小杉 真面目。あらゆることにしっかりと裏付けを取る。これなら信用できるなと、自分も仕事をしながら思います。資生堂を冠したブランド名にはその真面目さだったり、正しいもの、ちゃんとした製品をお客さまに届けるぞという信念が潜んでいる。
例えばツムラさんと作ったチューンボーテは5種類あります。肌や体の悩みがある時に「原因ってひとそれぞれ違うよね」と、わかっていても意外とごまかして生きてしまうところを、SBWでは「内側にいろんな理由がありますよね、人それぞれ違いますよね」とちゃんと発信しています。独自の切れ味で、人間のちょっとモヤッとしたところに真面目に光を当てて解明して、よりよくなることを提案している。そういう真面目さがあります。
久野 改めて小杉さんの話を聞いて…今を生きている人々にとって信頼できるブランドであるということに、ものづくりから情報開発から、すごくこだわってきました。それが資生堂がこれまで大切にしてきた姿勢と紐づいているかもしれません。
加えて、協業先を含め、外部の専門家の知見もたくさん取り入れました。自律神経、女性ホルモン、睡眠、東洋思想から野菜学まで、専門外と思えるフィールドに関してもインナービューティー情報を出せるブランドでなければ、真に生活者の役に立つことはできない。美に向かうルートはまだまだ数えきれないほどあることを、私たちは知っています。独自の鼻骨格チェックもあれば、問いと答えの専門家コンテンツも用意しています。
BEAUTY INNOVATIONS FOR A BETTER WORLDとは
―お二人にとって、資生堂の仕事を通じて目指すBETTER WORLDとはどんなものですか
久野 わたしは、ひとりひとりに最適で、自分の暮らしや美しさを叶えることを価値として提供したいです。

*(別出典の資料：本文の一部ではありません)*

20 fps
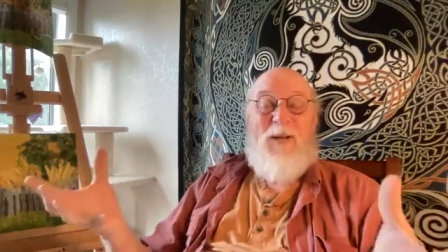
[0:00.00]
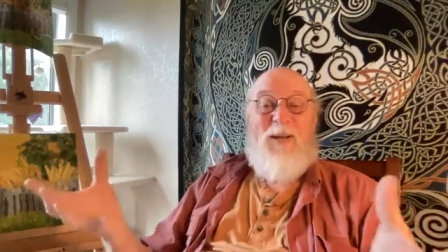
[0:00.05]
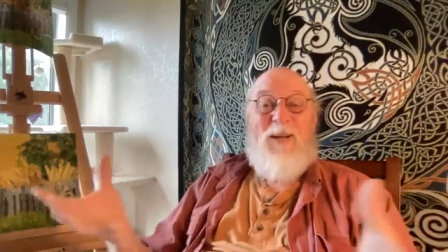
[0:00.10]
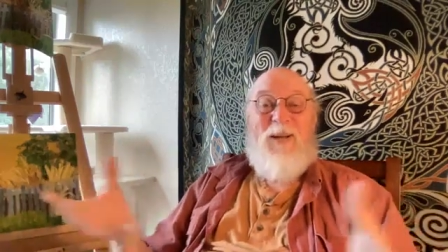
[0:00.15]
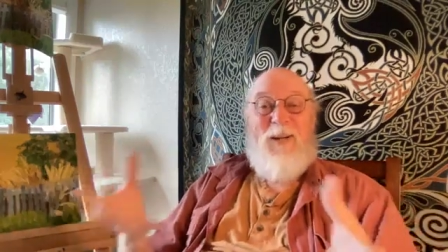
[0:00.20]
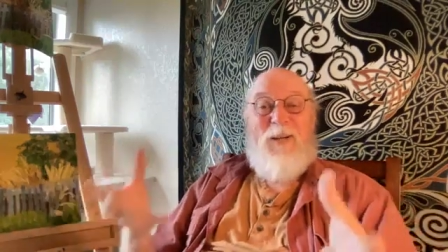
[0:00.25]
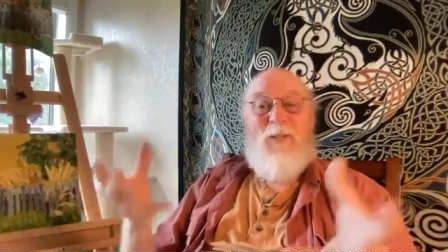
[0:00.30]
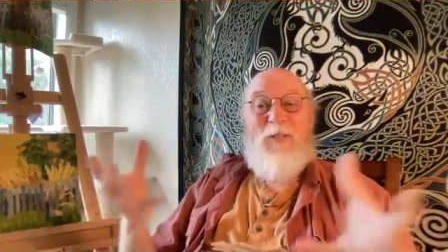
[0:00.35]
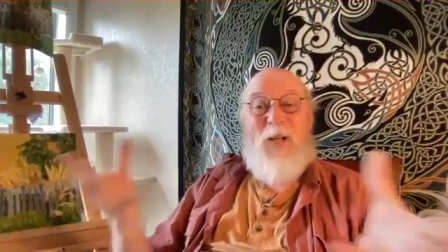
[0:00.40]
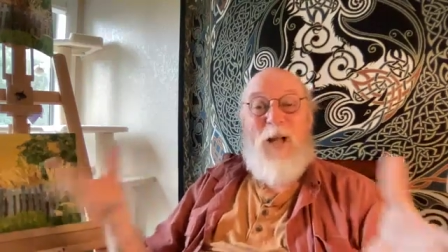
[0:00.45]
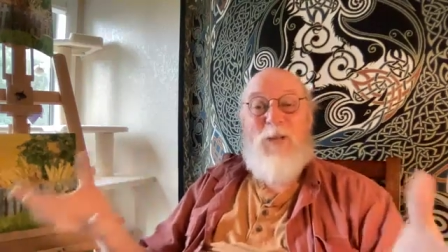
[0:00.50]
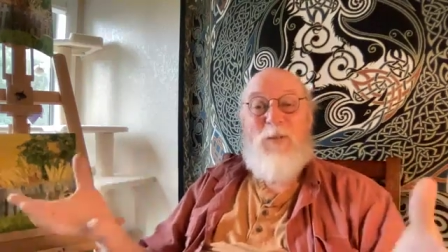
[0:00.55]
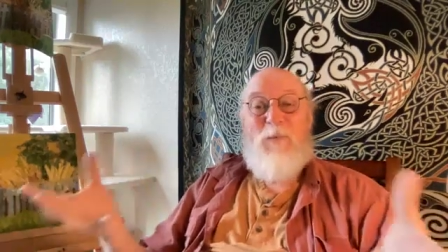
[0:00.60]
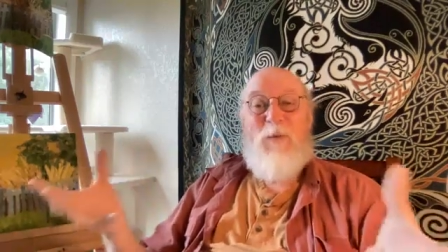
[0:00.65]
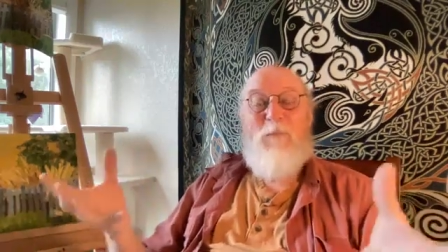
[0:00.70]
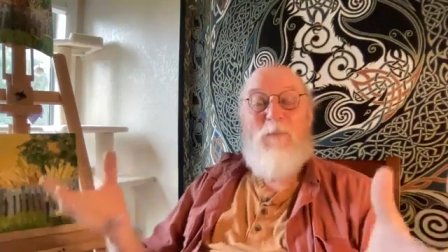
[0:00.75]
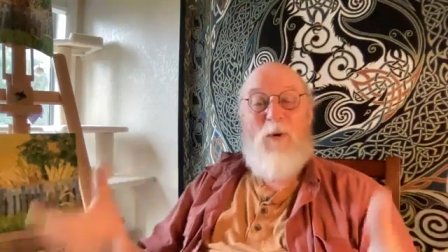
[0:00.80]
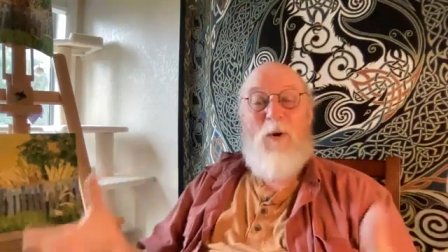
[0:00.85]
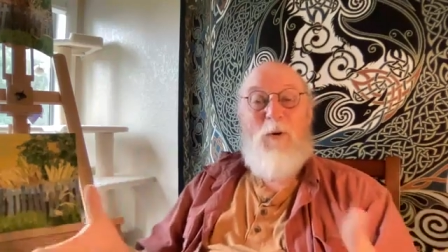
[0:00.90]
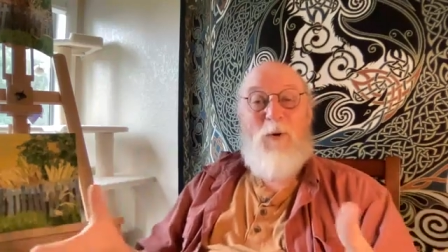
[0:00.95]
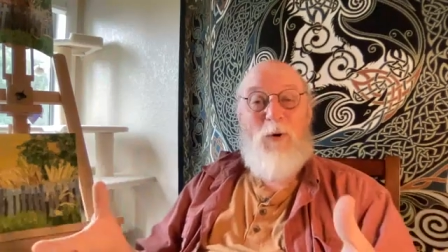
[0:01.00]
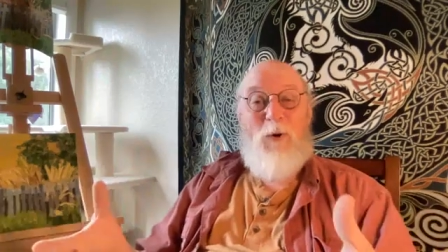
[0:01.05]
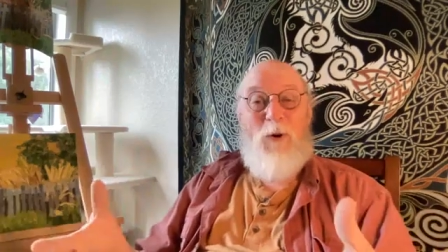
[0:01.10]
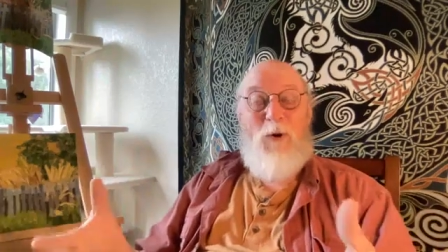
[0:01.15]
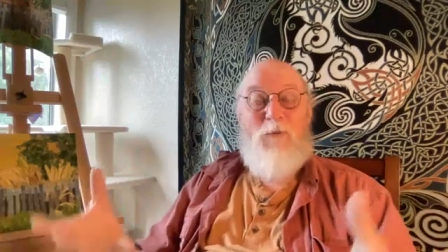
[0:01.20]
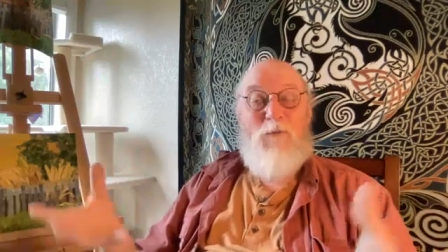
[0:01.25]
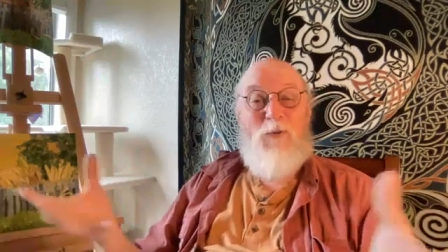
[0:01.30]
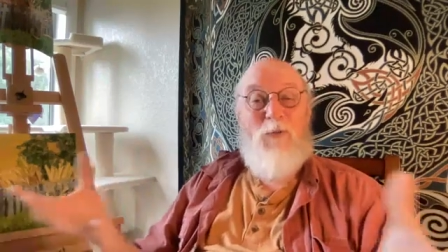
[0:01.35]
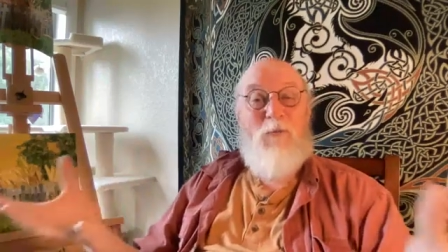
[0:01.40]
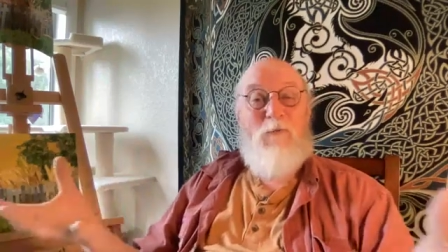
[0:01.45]
an assessment
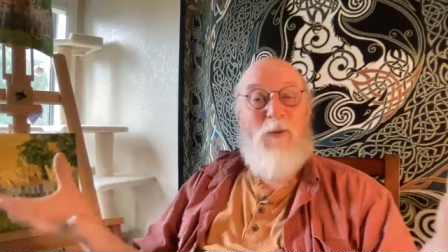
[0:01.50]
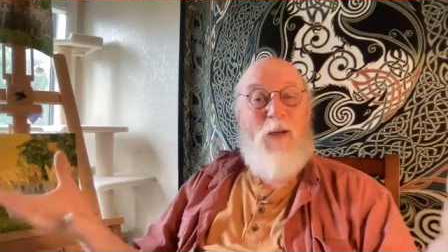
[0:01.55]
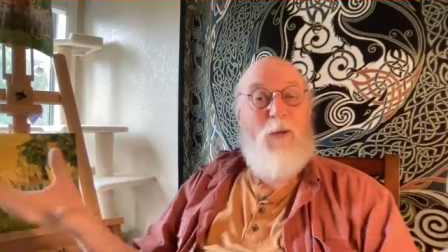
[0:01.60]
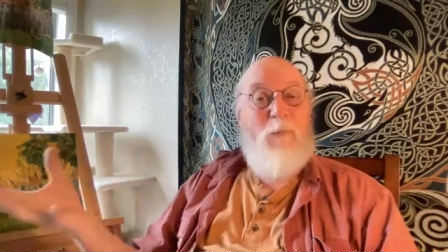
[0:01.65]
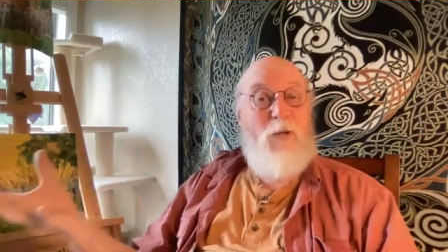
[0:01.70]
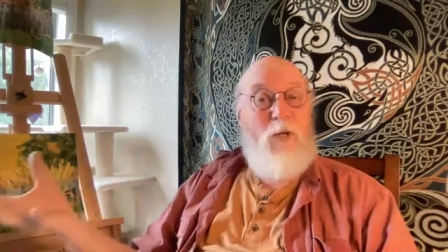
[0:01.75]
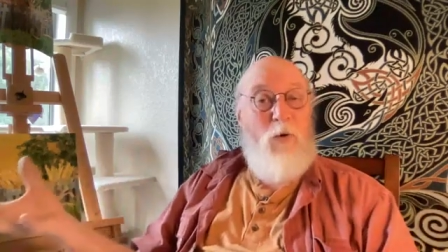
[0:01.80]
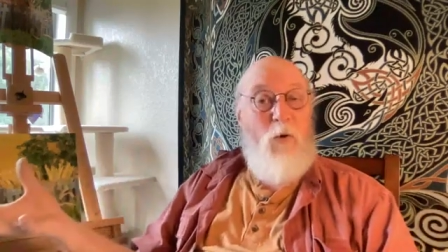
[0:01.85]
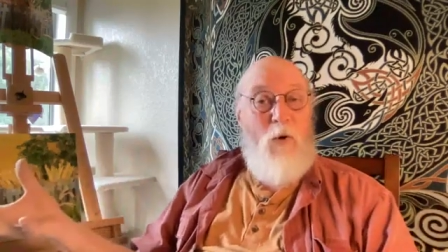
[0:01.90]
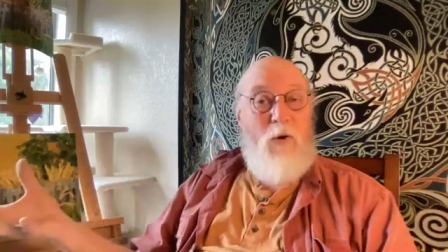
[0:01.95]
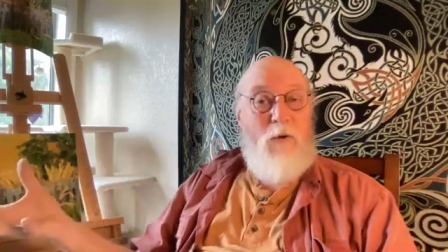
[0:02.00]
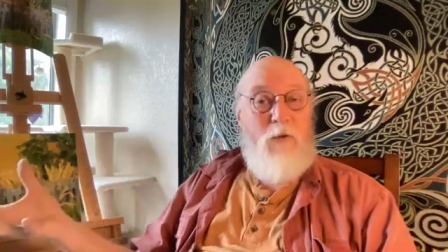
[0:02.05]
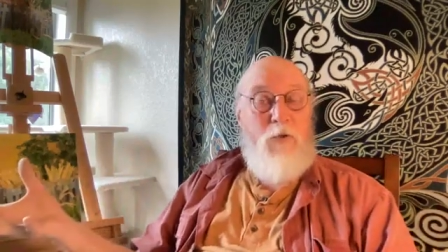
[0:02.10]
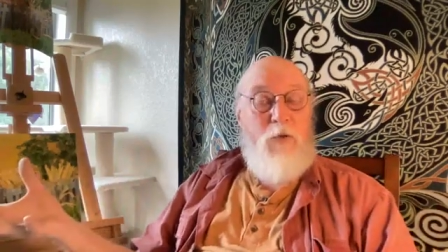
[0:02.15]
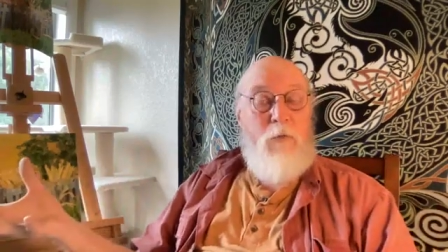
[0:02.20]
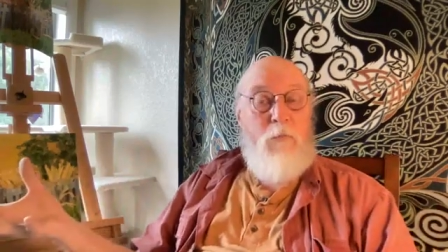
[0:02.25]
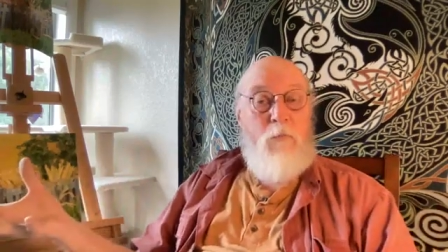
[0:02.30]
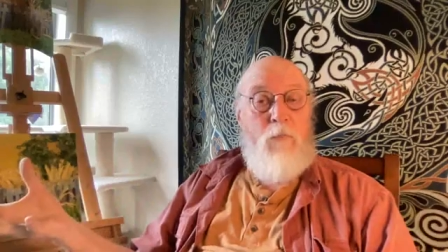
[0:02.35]
protocol for the family courts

資生堂は、それを通して、ひとりひとりのBETTER WORLDをつくるサポートができる会社だと思っています。
小杉 私は、自己肯定が集まった世界かなと。個人的には娘を見ていると、自分がやってることや選択に自信が持てているのか、キラッキラして見えるんです。自分で選んで美しくなって、その肯定感がぐるぐる回ってるというのが幸せな状態なのかなと。そういう個人がいっぱいいると、世の中としてもよりよくなるのではと思います。

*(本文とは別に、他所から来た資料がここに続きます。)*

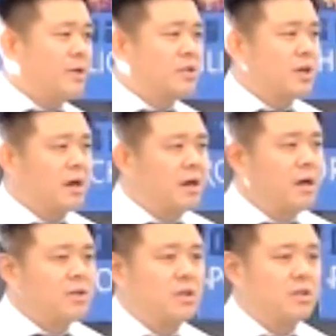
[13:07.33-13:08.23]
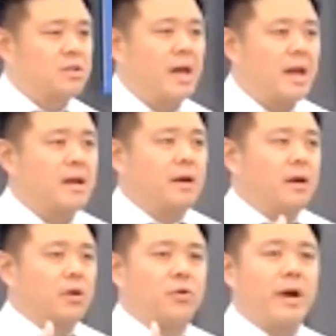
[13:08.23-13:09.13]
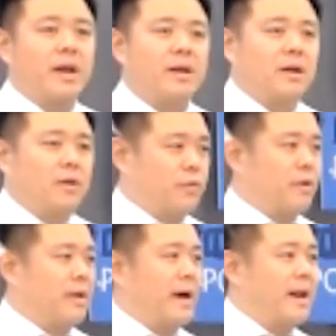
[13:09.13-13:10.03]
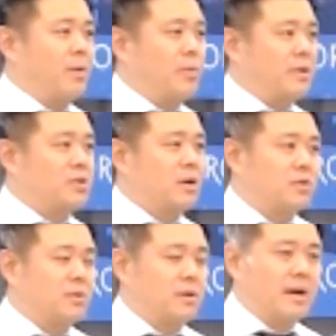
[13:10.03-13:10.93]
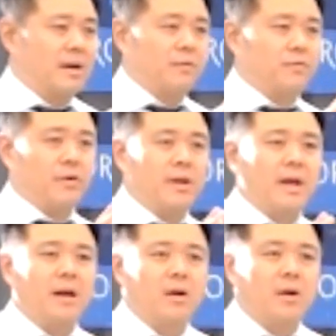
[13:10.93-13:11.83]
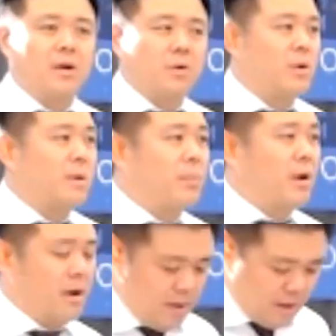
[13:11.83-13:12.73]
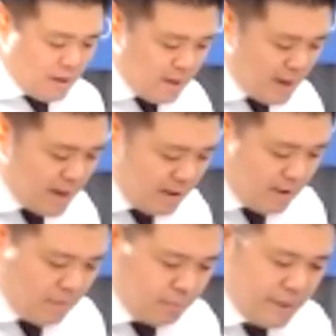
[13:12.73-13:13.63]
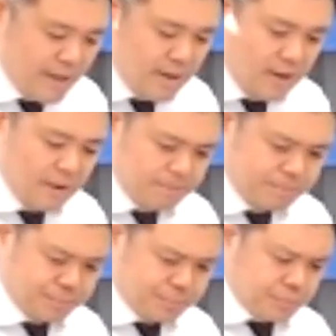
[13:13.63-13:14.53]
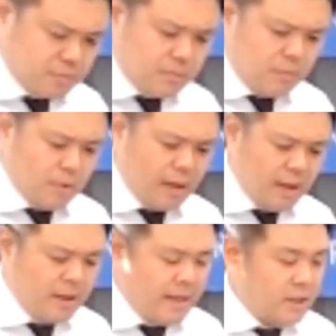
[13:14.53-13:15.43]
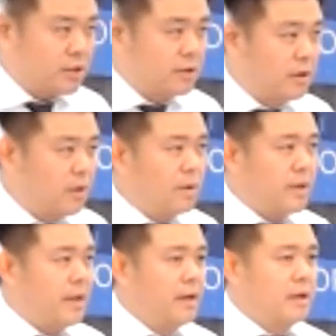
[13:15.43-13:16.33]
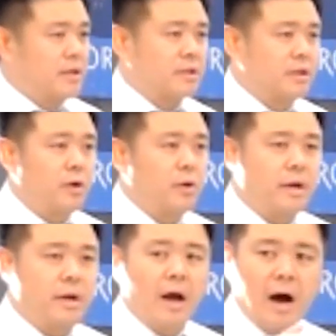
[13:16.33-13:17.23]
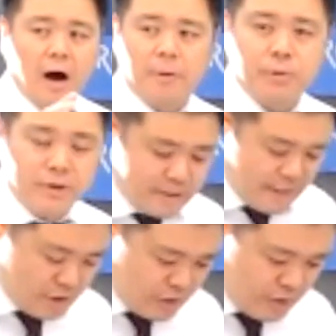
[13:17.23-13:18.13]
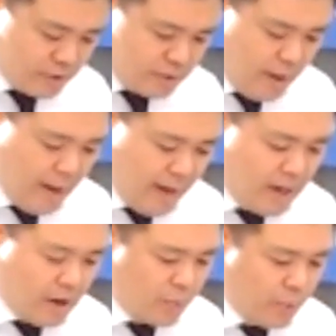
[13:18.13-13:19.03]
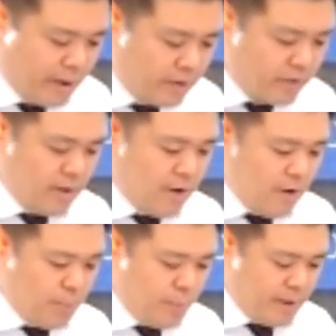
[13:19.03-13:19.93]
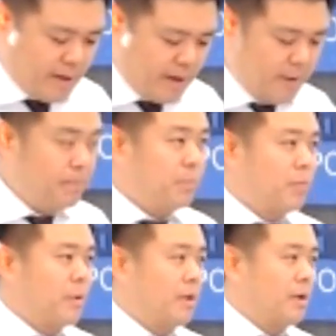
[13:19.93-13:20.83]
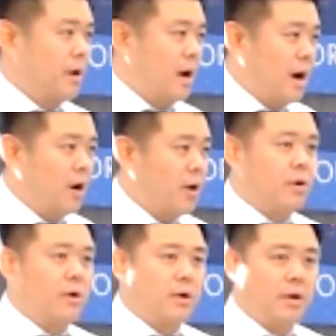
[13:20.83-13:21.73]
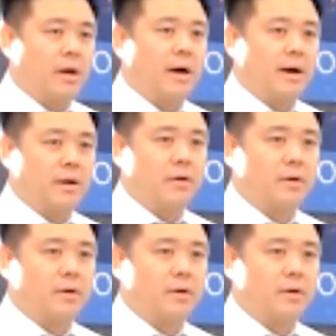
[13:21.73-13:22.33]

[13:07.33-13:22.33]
we start to take credit for that, and we start to kind of forget what part God played in it. And then slowly, our possessions and our wealth become our God.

久野 肯定感がぐるぐる回る、っていう話で思い出しました。このSBWのマーク、体内の循環を表しているんです。体内を良きものがめぐり、美しいエネルギーになるイメージを、資生堂クリエイティブのチームが作ってくれました。このマークが表していることは、BETTER WORLDのひとつのかたちかもしれません。